Foreign investors continue to like India but not quite as much as they did in March. After selling about 13,000 cr. worth equities in Jan and Feb, Foreign Portfolio Investors (FPIs) bought over 21,000 cr. in March, following it up with 8,400 cr. in April. That was just equity- they’ve even bought debt of 7,800 cr. in the two months (though, to be fair, much of that was because of an increase in government debt limits in April).
Despite all of this we have an FPI net of over Rs. 24,000 cr. (until May). In May, while FPIs have been selling equities (just the first 9 days) they’ve been buying into debt which keeps their net investments still positive.
This is remarkable as a recovery in investment in India after a shaky first two months of 2016. However this seems to be a one-way street so far – we haven’t seen a “negative’ year since 2008. This is very very rare; and while the trends seem strongly in favour of India even now, we should expect a year or two of heavy negativity. Remember that the USD has gone from Rs. 40 in 2007 to Rs. 66 now, and that hurts the early investments in India – it will only be a more stable currency that will attract more flows.

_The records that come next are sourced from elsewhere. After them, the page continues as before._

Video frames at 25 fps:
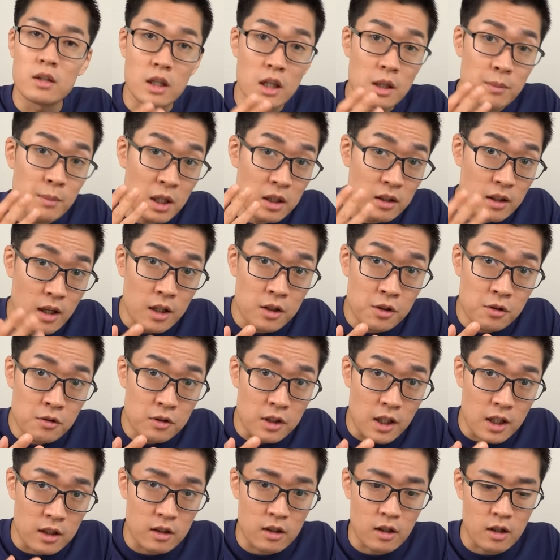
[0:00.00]
で今何
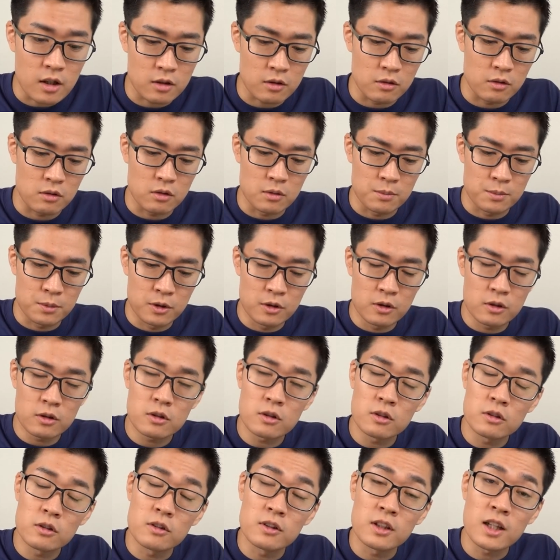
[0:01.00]
をやったかというと
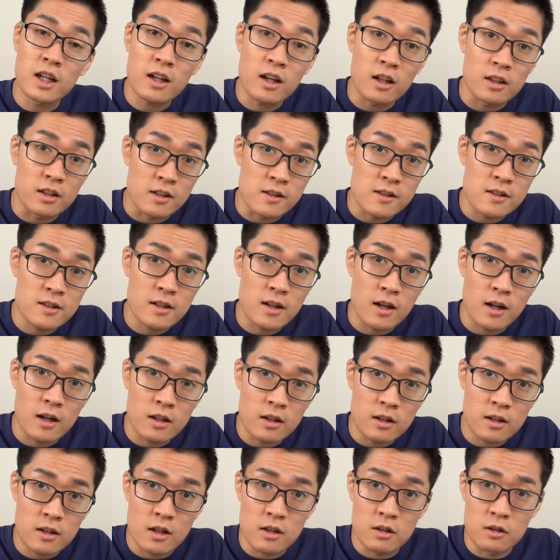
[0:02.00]
プルートの中に使わ
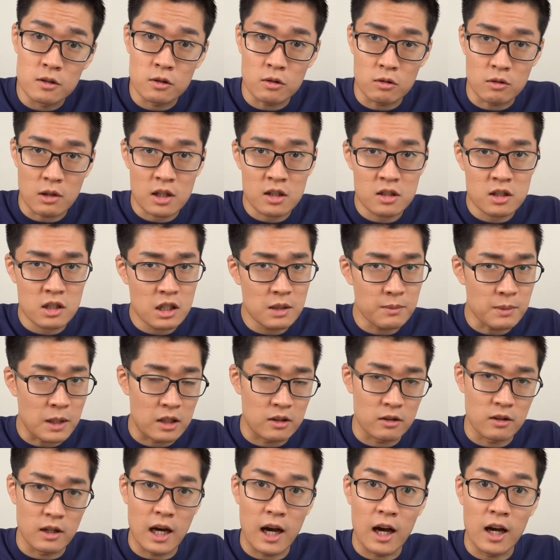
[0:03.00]
れている
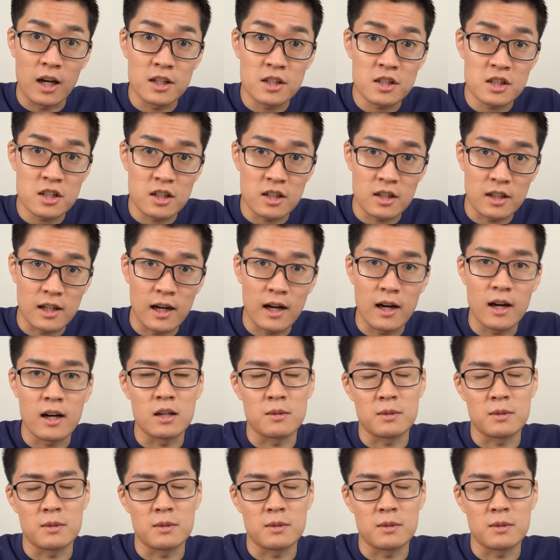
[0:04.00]
トランシーバーの IC があ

Indian markets have largely been about flows from abroad, rather than domestic money hitting the market. We should watch carefully for that metric to change – however, in the near term, we can attribute our broad market gains and losses to the fancies of foreign portfolio investors.
May’s first 10 days show signs of a small decline in equity investment, but let’s hope they don’t sell in May and go away.